The following software (which is included to this repository) is licensed on its own:

  • The integral parts of PInBench: Licensed under Apache License 2.0 - Link to license

  • WFOMC / Forclift: Licensed under Apache License 2.0 - Link to license

  • LJT- Link to license:

    (c) 2016, 2017, 2018, 2019 Institute of Information Systems (IFIS) Universität zu Lübeck. All rights reserved.
    
    Redistribution and use in binary forms, with or without modification, are permitted provided that the following conditions are met:
    
    Redistributions in binary form must reproduce the above copyright notice, this list of conditions and the following disclaimer in the documentation and/or other materials provided with the distribution.
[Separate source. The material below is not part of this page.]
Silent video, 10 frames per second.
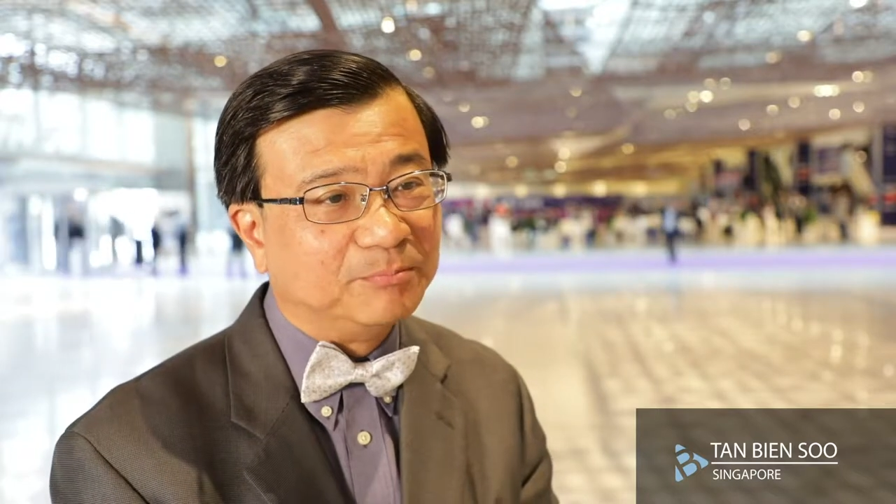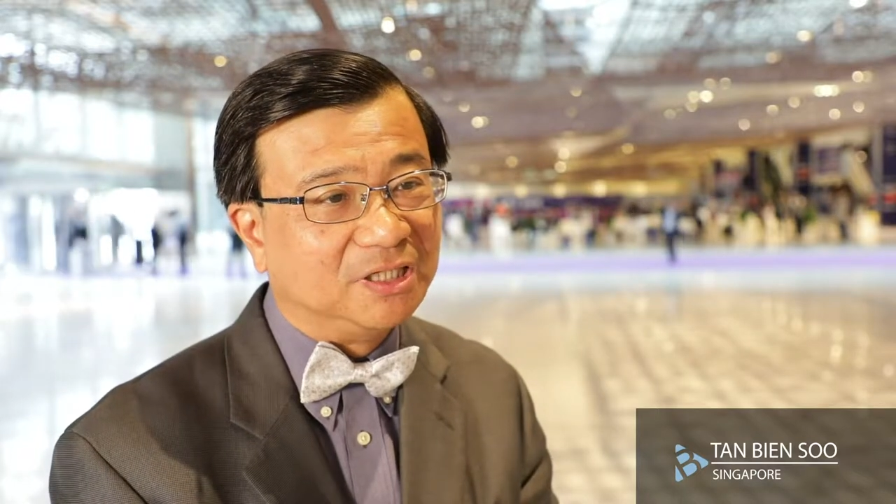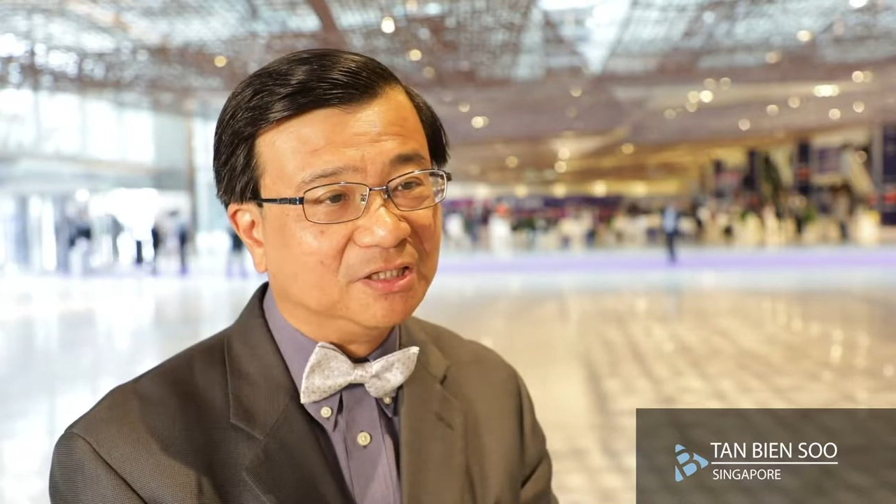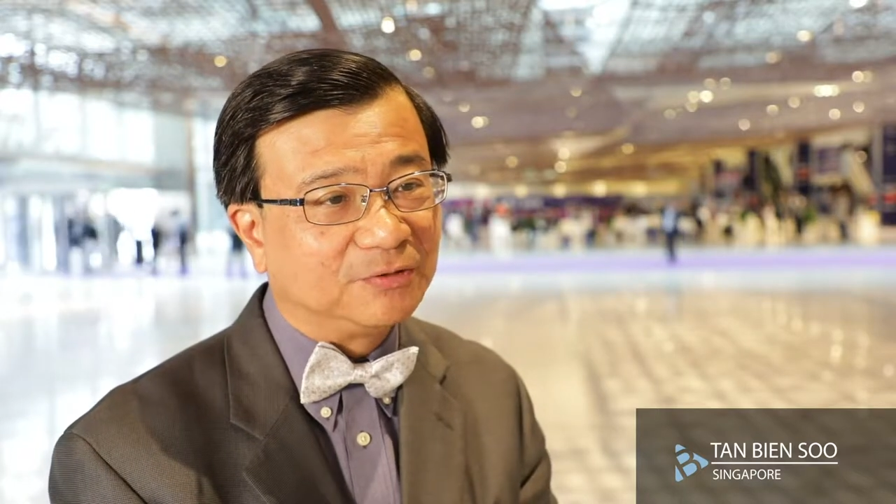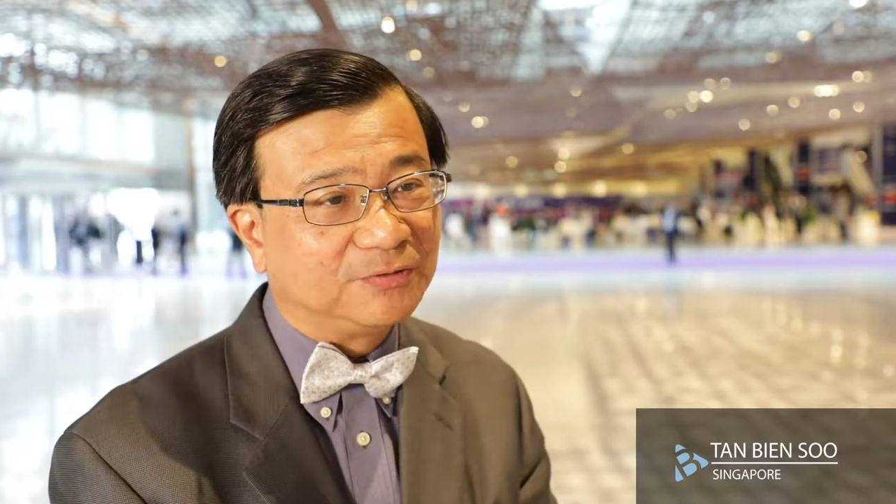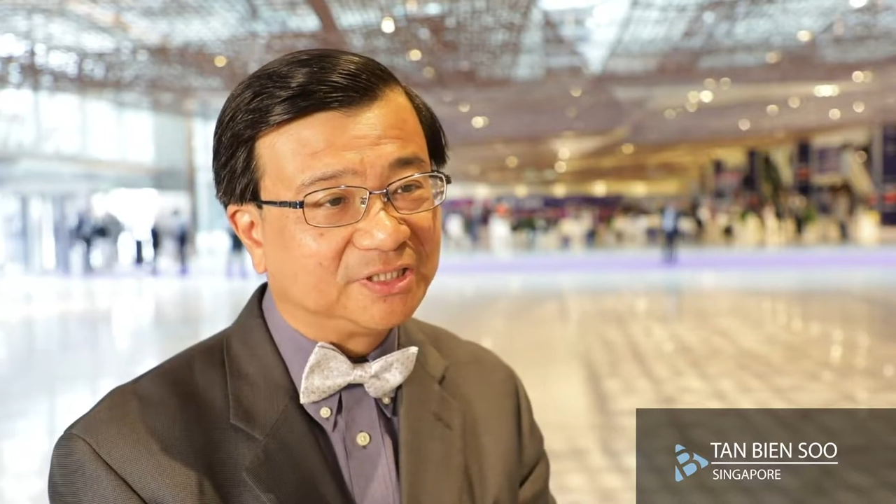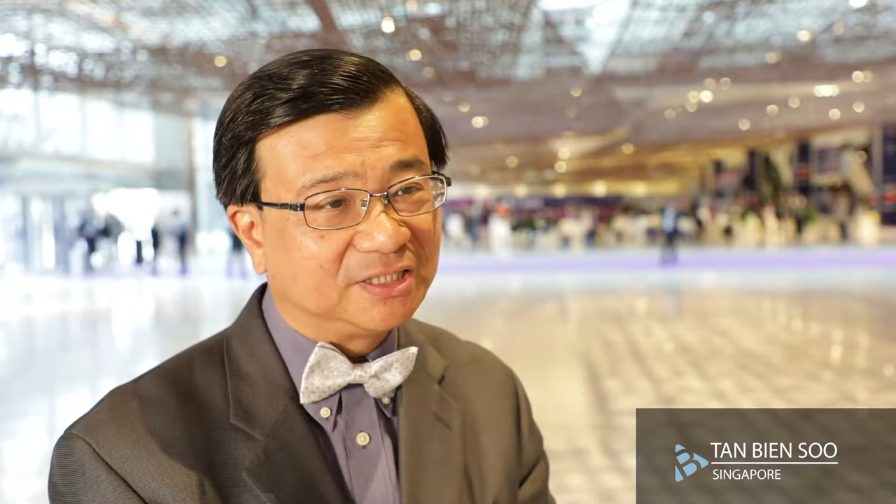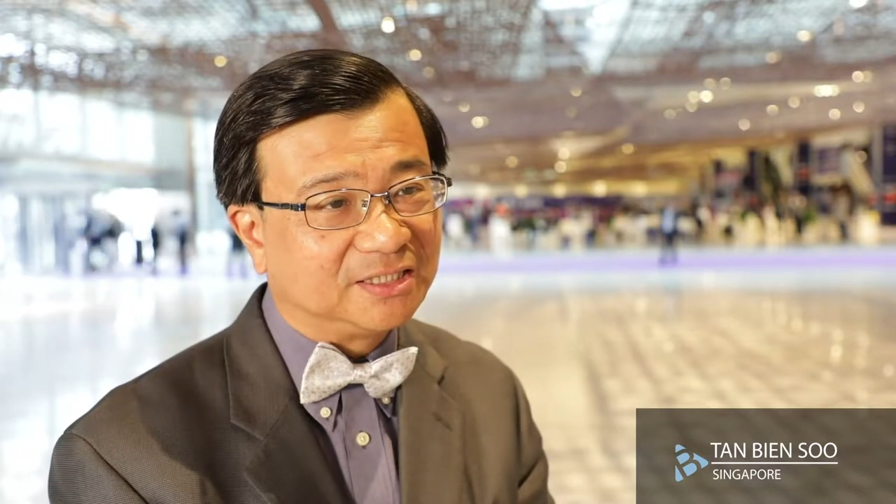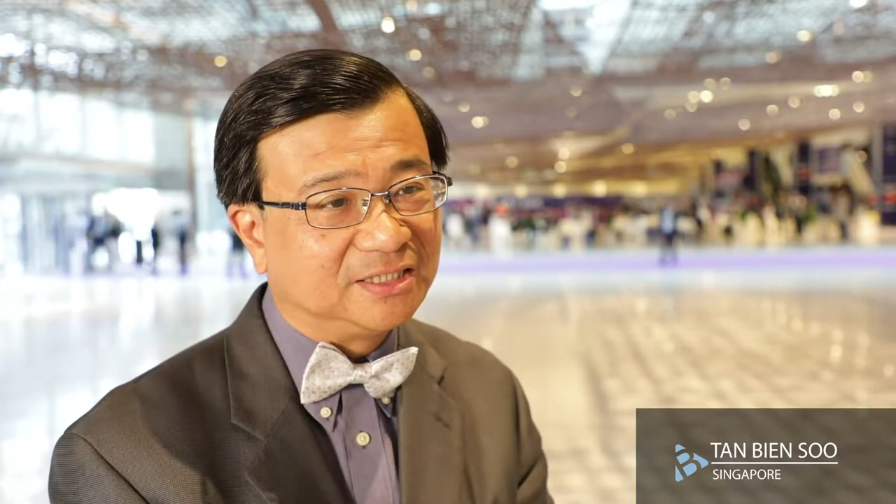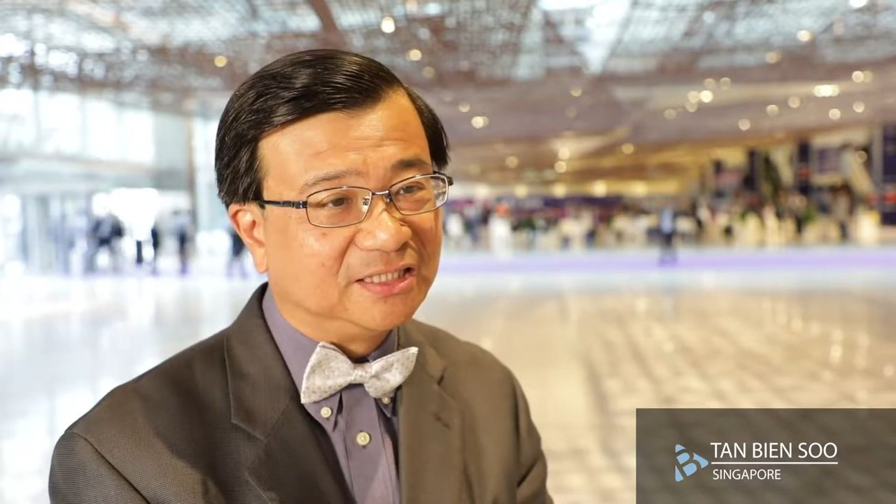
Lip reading: below the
The name of the author may not be used to endorse or promote products derived from this software without specific prior written permission.
    
    THIS SOFTWARE IS PROVIDED "AS IS" AND ANY EXPRESS OR IMPLIED WARRANTIES, INCLUDING, BUT NOT LIMITED TO, THE IMPLIED WARRANTIES OF MERCHANTABILITY AND FITNESS FOR A PARTICULAR PURPOSE ARE DISCLAIMED. IN NO EVENT SHALL THE AUTHOR BE LIABLE FOR ANY DIRECT, INDIRECT, INCIDENTAL, SPECIAL, EXEMPLARY, OR CONSEQUENTIAL DAMAGES (INCLUDING, BUT NOT LIMITED TO, PROCUREMENT OF SUBSTITUTE GOODS OR SERVICES; LOSS OF USE, DATA, OR PROFITS; OR BUSINESS INTERRUPTION) HOWEVER CAUSED AND ON ANY THEORY OF LIABILITY, WHETHER IN CONTRACT, STRICT LIABILITY, OR TORT (INCLUDING NEGLIGENCE OR OTHERWISE) ARISING IN ANY WAY OUT OF THE USE OF THIS SOFTWARE, EVEN IF ADVISED OF THE POSSIBILITY OF SUCH DAMAGE.
    
    Third Party Software: LJT-Engine uses the BLOG inference system by Brian Milch et.al. that is distributed under its own license. Similar to BLOG, the LJT Engine also includes other third-party software. These third-party packages have their own licenses in the license folder.
    
    A modified version of the CUP v0.11b parser generator
    A modified version of the JFLex 1.6.0 lexical analyzer generator
    The JAMA 1.0.3 matrix package
    The JUnit 4.10 unit testing framework [http://www.eclipse.org/legal/epl-v10.html] (source code available from junit.org)
    This distribution also includes the GC-FOVE system by Nima Taghipour.